By Tank Hoover
I recently lost a good friend. Bill was a shift mate and fellow cop. Even though I didn’t see or hear from Bill on a regular basis, when we did occasionally bump into one another, we’d pick right back up where we left off. You know how it is with a good buddy…things just click right into place naturally, without skipping a beat.
When I first heard Bill talk, years ago in the roll call room of our station, I knew he was from central Pennsylvania, with that indistinguishable pronunciation of certain vowels. O’s are stretched out as awe’s, such as “dawer” and “pawp” for dollar and pop. You guy’s was “you’ns.” He was a die-hard hunter, like most Pennsylvanians and loved guns. He was proud of his Pennsylvania heritage, supporting everything from Hershey chocolate to the Pittsburgh Steelers, Penguins and Pirates. He had the hats and jerseys for all of them.
Working midnights as patrol officers, we would meet up for a cup of coffee or “pawp” as Bill would say, and tell hunting stories, trying to stay awake at four or five in the morning, when the nights activities finally took a lull. These are the times cops bond with each other…
One of my favorite subjects Bill would talk about was his dad, “The Duke.” He was called “The Duke” because he was a dead ringer for John Wayne during his “True Grit” era. The Duke loved to hunt and fish too. He kept a small pack of beagles for chasing rabbits and fished every evening for trout in the Juniata River with crawfish he caught for bait, during the spring and summer.
Bill told me his dad loved firehouse gun raffles and was pretty lucky at them. He told me one year for Easter his dad called Bill and his other brothers into the living room and had them pick numbers. Each number represented a room. In each room was a different rifle The Duke had previously won in a raffle.
Bill won a Remington 760 in .308. I just loved hearing stories like that, that have so many stories within the story. It was a prime example of family and love intertwined with love of hunting, guns and family. Those stories just leave you feeling good inside.
I met the Duke when he would occasionally come down from Altoona for a visit and Ride-Along with Bill for a shift. The Duke was a retired railroad mechanic.
Bill, and his police dog, Lambert (as in Jack Lambert from the Steelers).
A Visit To Duke
When my Pap had by-pass surgery in Altoona General, Bill told me to stop in and say “hi” to his dad when I went up to check on my Pap. It was a treat to say the least. I met some of his beagles, had a snack of pretzels, summer sausage with spicy mustard and a cold beer. The Duke brought out some frozen 20″ trout he had caught to show me. He was the real deal and I felt like I knew him all my life within 10 minutes of talking with him. Funny how that happens.
That’s how Bill was, too. Friendly demeanor, mischievous smile and he loved to good-naturedly tease and be teased, a Pennsylvanian trait for sure.
As time passed, Bill told me the Duke was diagnosed with mesothelioma, a cancer of the lungs, from working on the asbestos laden train brakes he worked on. Being “Duke” tough, the former Marine fought it with everything he had, hunting and fishing as much as he could, while fighting and ignoring his illness.
Bill told me when his dad was eventually bed-ridden and time was short, he told Bill there was a coffee can down in the basement, on a shelf. He told Bill there was money in the can and when the time came, to spend it to celebrate his life.
The Duke had squirreled away just over three thousand dollars and every penny was spent after the funeral at the local Legion Hall, where The Duke bought many rounds for many people, celebrating his life.
Last month was the first I had heard of Bill being sick too. Being typical Bill, he kept his illness silent, choosing to fight it on his own, without burdening anyone for help, even though he was always the first to lend a hand to help anyone else.

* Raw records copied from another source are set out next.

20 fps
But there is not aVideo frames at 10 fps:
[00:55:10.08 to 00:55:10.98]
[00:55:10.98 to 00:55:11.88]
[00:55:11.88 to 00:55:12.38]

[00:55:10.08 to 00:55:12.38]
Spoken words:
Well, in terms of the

I called him and the once bulletproof Bill, who had tried out for the Baltimore Colts as a linebacker, great cop, husband, father and friend sounded weak and tired. When I asked how he was doing, Bill spun things quickly and asked how my deer season went. We talked hunting a tad, but I knew he was tired and I didn’t want to push him at all. I asked if there was anything I could do to help, anything and Bill simply said, “ No Jeff, you just go have a long retirement.”

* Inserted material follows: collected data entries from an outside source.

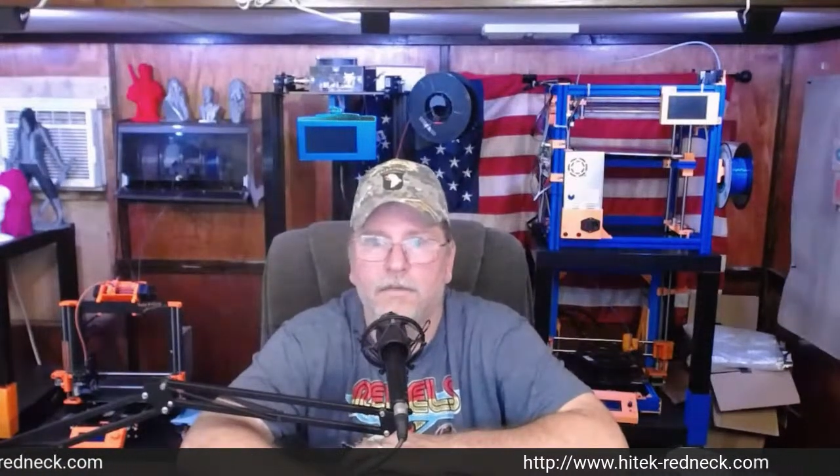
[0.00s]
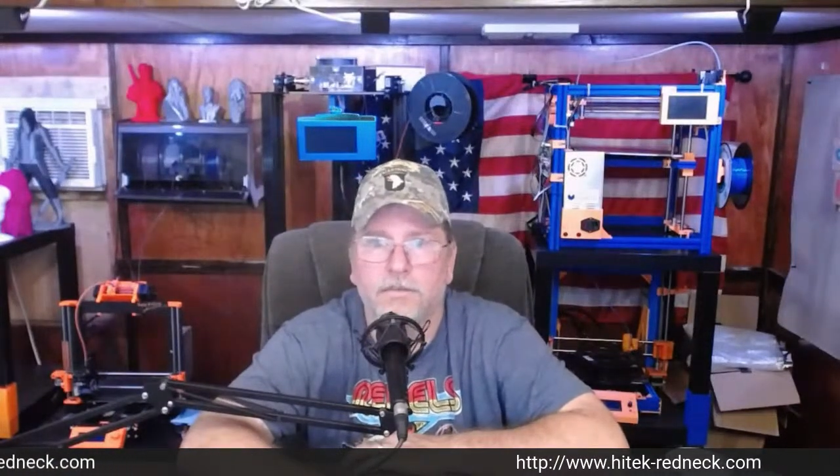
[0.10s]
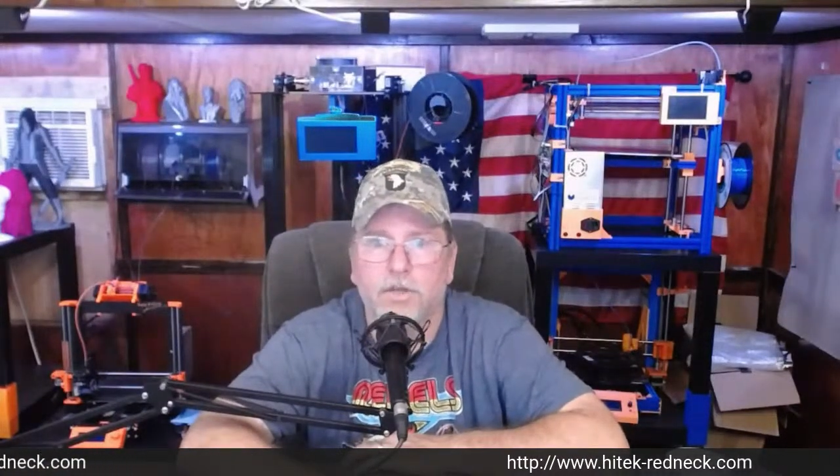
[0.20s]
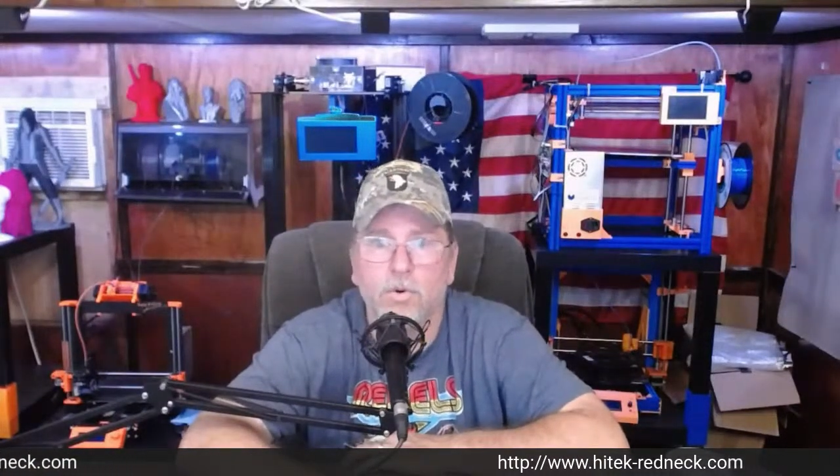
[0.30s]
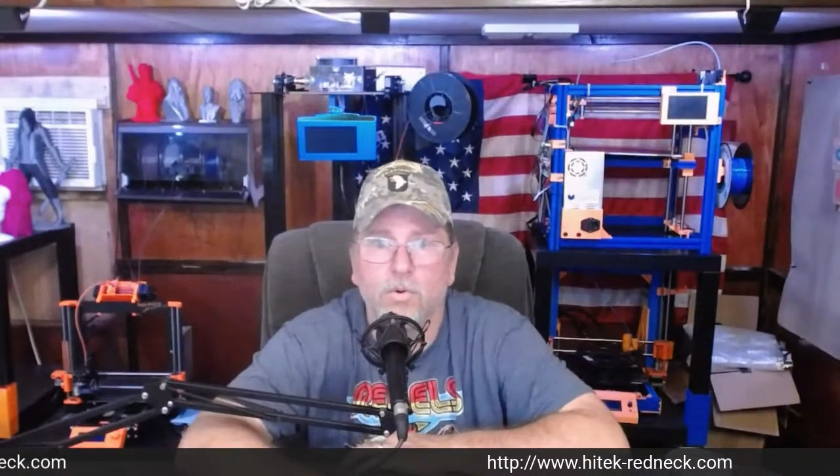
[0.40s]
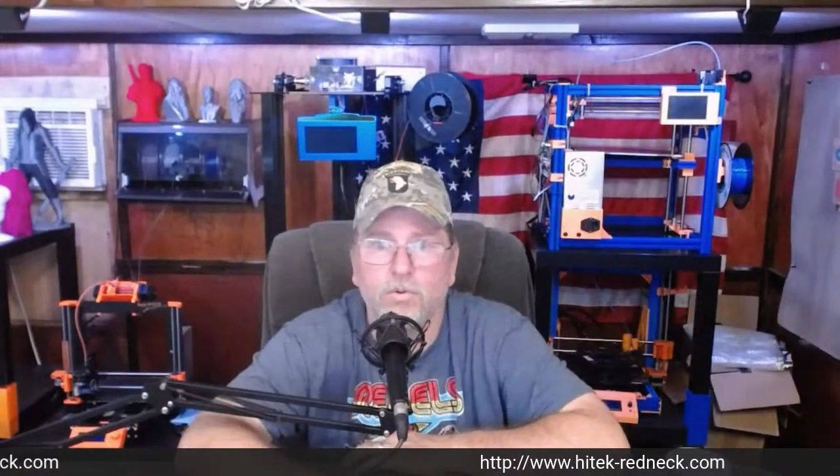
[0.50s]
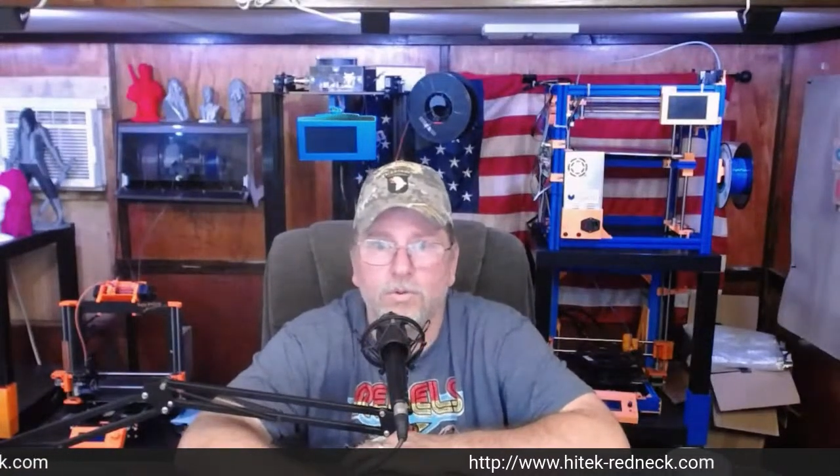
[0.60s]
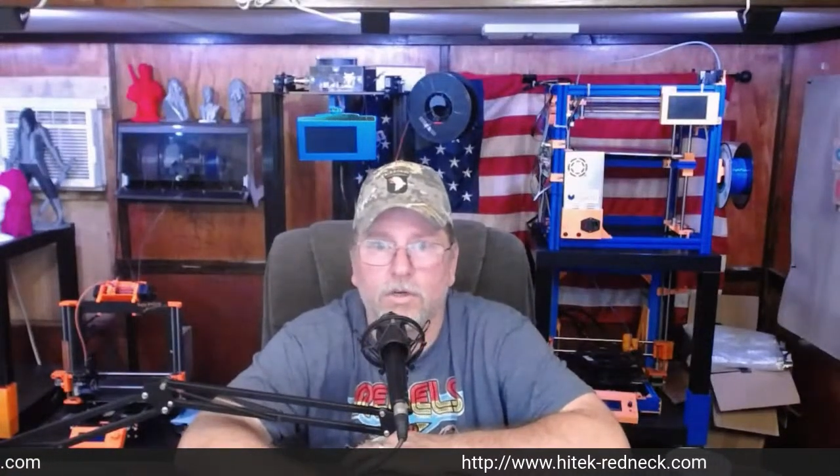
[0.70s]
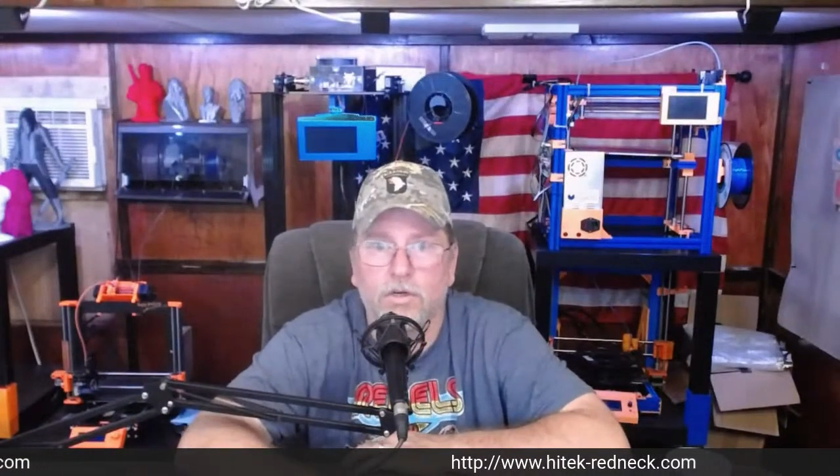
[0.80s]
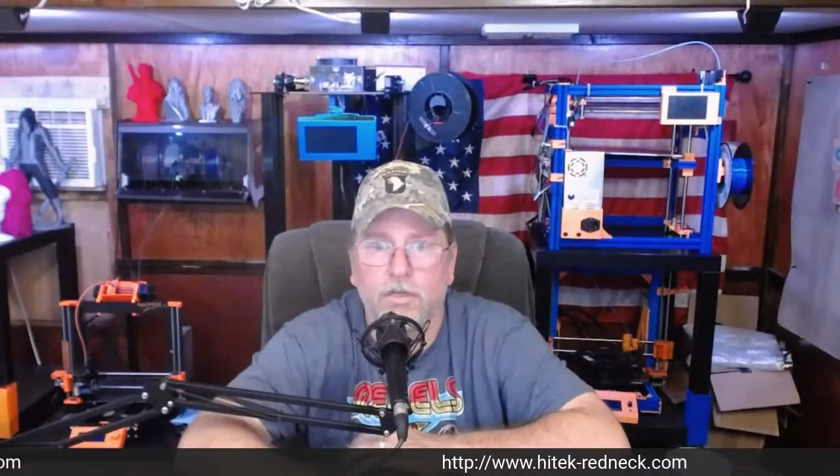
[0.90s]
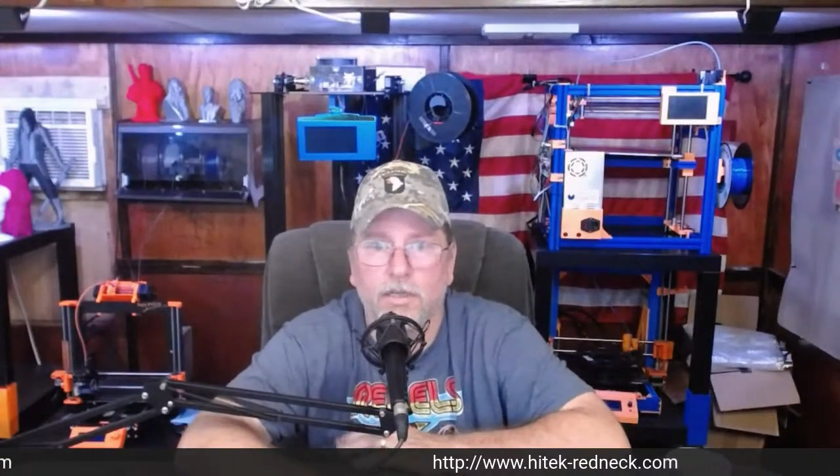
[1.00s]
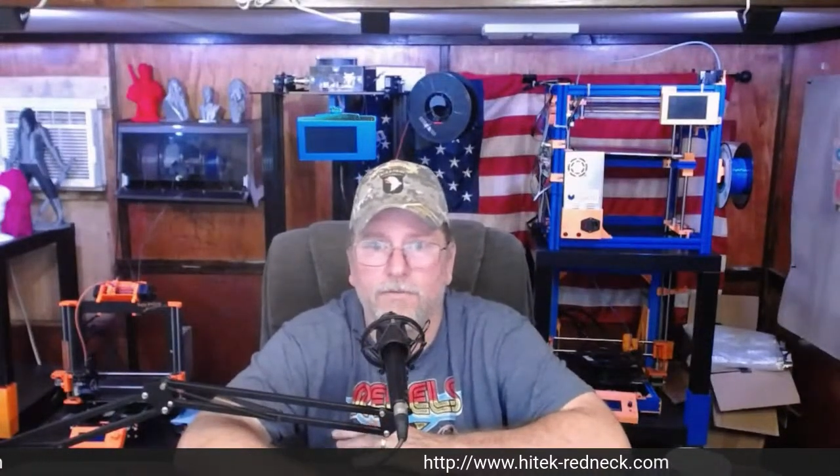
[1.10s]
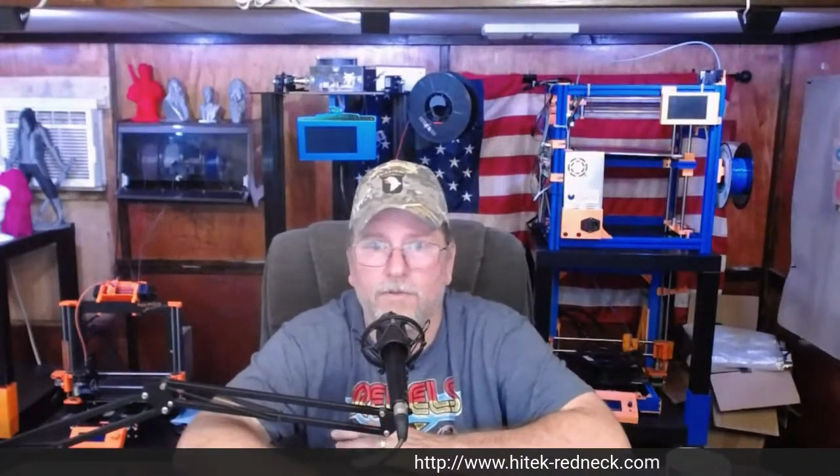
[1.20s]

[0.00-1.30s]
schools are delivering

Bill was going to retire this fall. He gave his all as a cop. He worked patrol, SWAT, Repeat offender section, and finally K-9. You always knew Bill had your back if you needed back-up.
Although my heart is heavy, my vision blurred by leaking eyes, I feel privileged and honored to have known Bill and call him friend. I will try my darndest to celebrate his life — but it is damned hard when you lose a good man like Bill.